Watch This offers movie recommendations inspired by new releases, premieres, current events, or occasionally just our own inscrutable whims. This week: As August kicks off and the warmest season begins drawing to a close, we're looking back at some of our favorite summer-themed movies.

Summer School (1987)

Somewhere between the crafty slobs of the '80s and the well-meaning slackers of the '90s sit the students of Summer School, the late Carl Reiner's 1987 comedy about delinquent kids and the teacher who couldn't possibly care less about helping them. Roger Ebert called the ensemble's archetypal misfits "equally forgettable" in his scathing half-star review, but more than three decades later, they remain one of the classroom comedy's most enduring, if only for the earnestness with which Reiner renders them. You won't find a more appealing (or stereotype-defying) portrait of Texas Chainsaw Massacre stans, that's for sure.

Fresh off being named People 's Sexiest Man Alive (and playing Ted Bundy in a TV movie), Mark Harmon stars as frisky gym teacher Freddie Shoop, whose vacation to Hawaii gets cancelled when he's tapped to teach a summer English course. Shoop's as disengaged as the students at first, organizing "field trips" to the beach and a petting zoo, but when he finds out he's fired if every student doesn't pass the final exam, he cuts a deal: They'll study, but only if he grants them each one "wish." Soon, he's hosting parties at his beachside abode, attending Lamaze classes, and fending off the advances of Pam (Courtney Thorne-Smith), a 16-year old surfer who shows up on his doorstep, bags in hand.

It goes without saying that this is all wildly inappropriate, but Reiner and Harmon are careful to depict Shoop as someone whose arrested development isn't indicative of a wonky moral compass. Truly, in a decade of comedy protagonists that now resonate as some combination of problematic and sociopathic, Shoop is a righteous dude, a good-hearted cad who'd rather coast on a wave than rock the boat. Is the bar so low that it's refreshing he isn't even tempted by his fawning student? Yes, but that's still notable.

Granted, it's not as if Summer School is trying to be controversial, or even all that vulgar. Credit the salty ocean breeze, if you like, but Reiner's film is as easygoing as its protagonist. Robin Thomas' stuffy Vice Principal Gills-a minor threat (and total square)-stirs up some trouble, but the film's customary conflicts mostly serve to bridge the classroom antics, often spearheaded by horror nuts Chainsaw (Dean Cameron) and Dave (Gary Riley), whose gory interests are offset by their adorable dynamic.

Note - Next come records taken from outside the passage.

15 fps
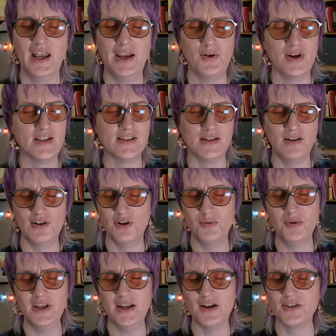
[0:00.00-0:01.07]
anyways,
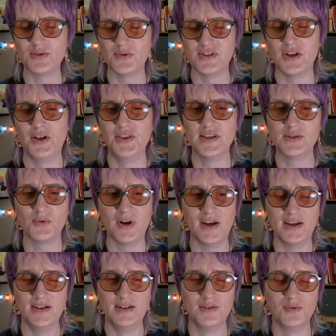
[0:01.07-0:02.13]
nobody else was on this
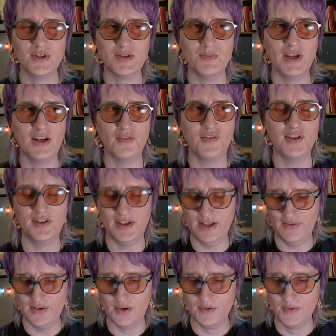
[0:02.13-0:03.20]
ride, which made it feel
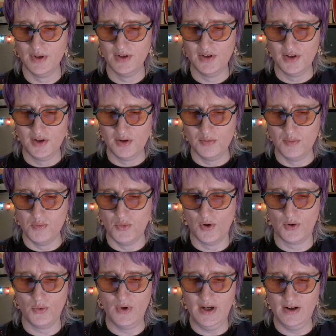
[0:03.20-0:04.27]
even
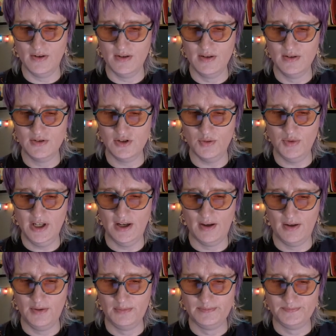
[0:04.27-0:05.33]
more weird to be
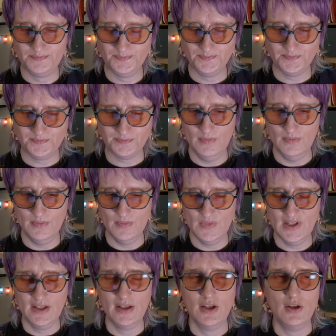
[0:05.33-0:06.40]
on.
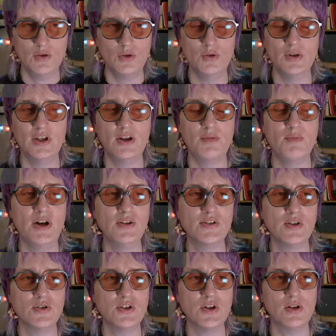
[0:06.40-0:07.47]
We went on
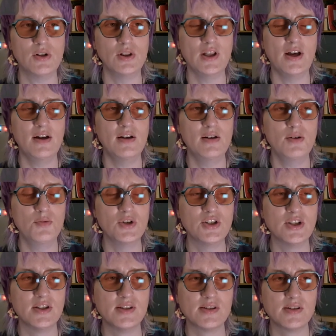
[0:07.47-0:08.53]
Maus au Chocolat,
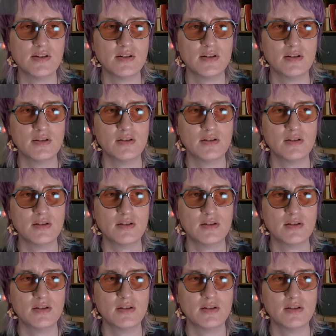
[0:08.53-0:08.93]
which is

The pair, an early (and amiable) depiction of horror fandom, are also responsible for what's likely one of the goriest scenes you'll ever see in a non-horror movie: the one where the students, in an attempt to scare off a substitute who's no Shoop, splatter themselves in blood, viscera, and gory prosthetics. (It all looks better than it has any right to, thanks in no small part to an uncredited Rick Baker, the effects legend who won an Oscar for his work on An American Werewolf In London.)

Summer School knows it's not reinventing the wheel. Reiner doesn't even strain toward the happy ending you've been trained to expect, content to say that the mere act of trying is a victory in itself. It's not the most inspiring of messages, but these aren't inspiring kids. They're reckless and rude and often drunk. There's no untapped genius here, no renewed love for English. But what they all know and their smarter classmates might not is that there's more to life than school. Summer School frames education as something we endure-not embrace-as we chase whatever it is we're really passionate about. For Pam, it's surfing. For Chainsaw, it's horror. For Shoop, it's rollerskating shirtless while walking his dog. Sure, grades matter. Just not as much as we think they do.